Call This Mutiny
Craig Santos Perez. Omnidawn, $19.95 trade paper (72p) ISBN 978-1-63243-128-8
The thrilling latest by Santos Perez (from unincorporated territory [guma’]) gathers previously uncollected poems in a powerhouse package of decolonial Indigenous insight. A Chamoru poet native to Guam, he confronts the ongoing legacies of European settler colonialism and past injustices across Pacific islands to the U.S. mainland and beyond.

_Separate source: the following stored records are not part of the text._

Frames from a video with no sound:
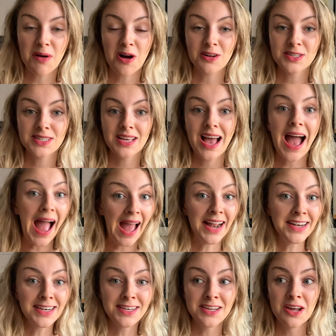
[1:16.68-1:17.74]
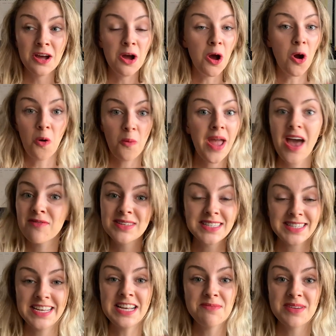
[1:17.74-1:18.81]
boss, and we haven't
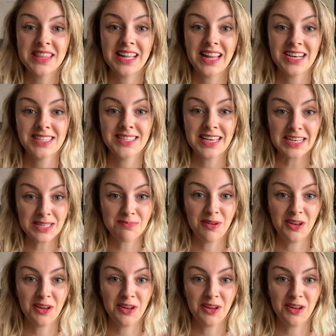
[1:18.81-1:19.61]
seen him in the last 6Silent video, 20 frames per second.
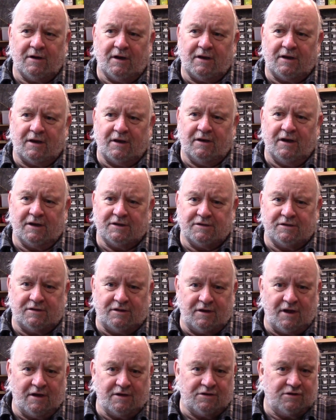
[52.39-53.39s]
like unless
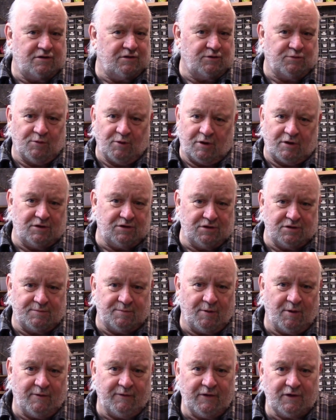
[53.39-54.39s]
the engine is working
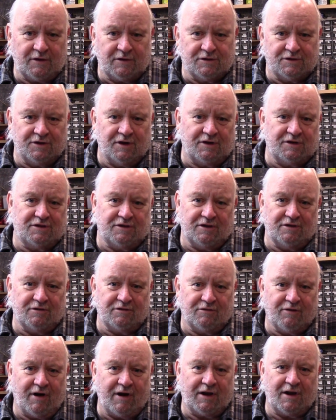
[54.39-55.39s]
just perfect, this nice
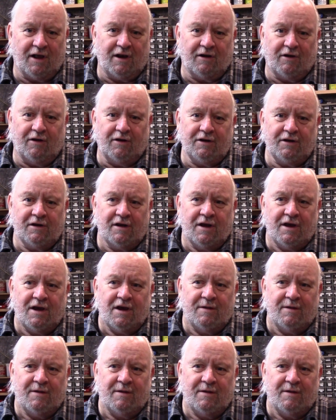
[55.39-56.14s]
little grey colour on it,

In the title entry, Santos Perez defiantly addresses Ferdinand Magellan, famous for his circumnavigation of Earth, presenting an alternative, Indigenous perspective on Magellan’s arrival in Guam in 1521: “Call this mutiny,/ we discovered you/ lost and drifting/ in our already named ocean,/ we saved you/ diseased and starving.” Santos Perez frequently remixes inherited colonial forms of poetry, as in the abecedarian poem “ECL (English as a Colonial Language),” which lyrically highlights English’s destructive power to suppress Chamoru culture: “language lost/ mouths muted/ nouns in/ oceanic orature or/ pasifika palates/ quelled.” Balancing lyricism with an appealing political directness, these poems ask penetrating questions: “Can we disarm/ our nation/ if we don’t/ demilitarize/ our imagination?” This rousing and expansive collection points the way toward a more just future. (Sept.)